Evento formativo ECM, Roma 20 maggio 2017
CUMS, Caserma S. D'Acquisto -  Sala Maritano - Viale Di Tor Di Quinto, 151

Il dolore neuropatico (definizione IASP: dolore derivante da una lesione o malattia del sistema nervoso periferico o centrale) rappresenta uno di paradigmi di dolore cronico non oncologico dove il dolore ha perso i connotati protettivi del sintomo per assumere quelli di una situazione fisiopatogeneticamente maladattativa e difficilmente reversibile (malattia); al contempo, è uno dei quadri clinici di maggiore difficoltà per la strutturazione di una terapia efficace e, soprattutto, sostenibile.

In termini clinici ne deriva una quota variabile tra il 35 ed il 50% di pazienti con qualità della vita scaduta per disabilità derivata dall’impossibilità di ottenere un adeguato sollievo dal dolore.

Al riguardo numerosi contributi della letteratura internazionale, oltre che documentare un impatto bio-psico-sociale di dimensioni superiori a quello di patologie cardiovascolari e metaboliche, pone enfasi sulla necessità di modificare l’approccio terapeutico orientandolo secondo un criterio di tipo semeiotico (fenotipo del dolore: segni e sintomi specifici di quello specifico quadro di dolore neuropatico nello specifico momento) che è l’epifenomeno di sottostanti meccanismi patogenetici piuttosto che, come prevalentemente attuato, al criterio eziologico.

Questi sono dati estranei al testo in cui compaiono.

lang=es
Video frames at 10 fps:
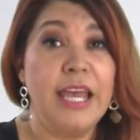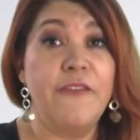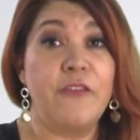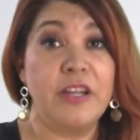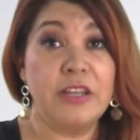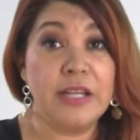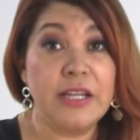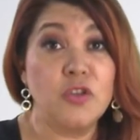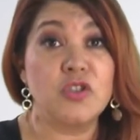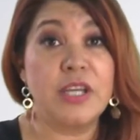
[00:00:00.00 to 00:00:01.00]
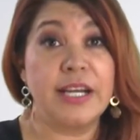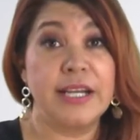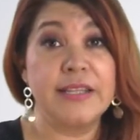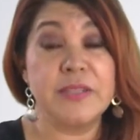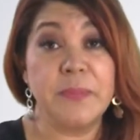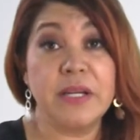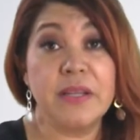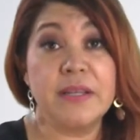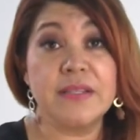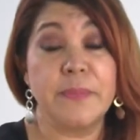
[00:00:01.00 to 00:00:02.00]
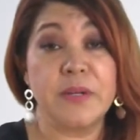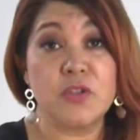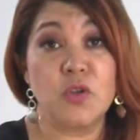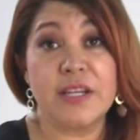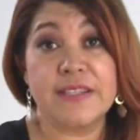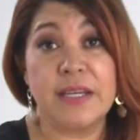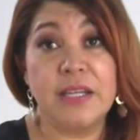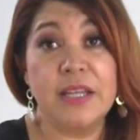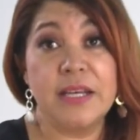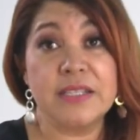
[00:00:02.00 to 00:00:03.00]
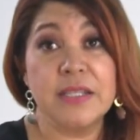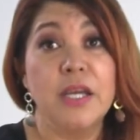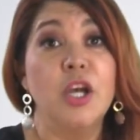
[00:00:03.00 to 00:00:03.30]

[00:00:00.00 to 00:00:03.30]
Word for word: enfrentándose a grandes pérdidas de personas queridas.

Ciò consentirebbe una maggiore appropriatezza prescrittiva e una maggiore efficacia che è da intendersi secondo un’ottica di recupero della quotidianità piuttosto che di analgesia totale.

Un protocollo terapeutico, soprattutto in caso di cronicità, deve essere efficace ma, parimenti, sostenibile sia in termini biologici (rapporto efficacia/sicurezza) sia in termini di sostenibilità (minima interferenza possibile con i ritmi professionali, relazionali e sociali). Tutti gli aspetti sopracitati sono parimenti importanti ma, tra di loro, a seconda delle caratteristiche del paziente e del suo contesto, uno o più di essi possono diventare predominanti rispetto gli altri.

Ne deriva il concetto di terapia personalizzata “dinamica” in cui, identificati gli obbiettivi “realistici” che il paziente vuole raggiungere, il medico del dolore deve, sulla base delle sue competenze e delle metodologie disponibili, oltre che definire il miglior protocollo possibile e sostenibile anche, con cadenza programmata, rivalutare l’andamento clinico e, ove necessario, procedere alle modifiche e/o integrazioni eventualmente necessarie.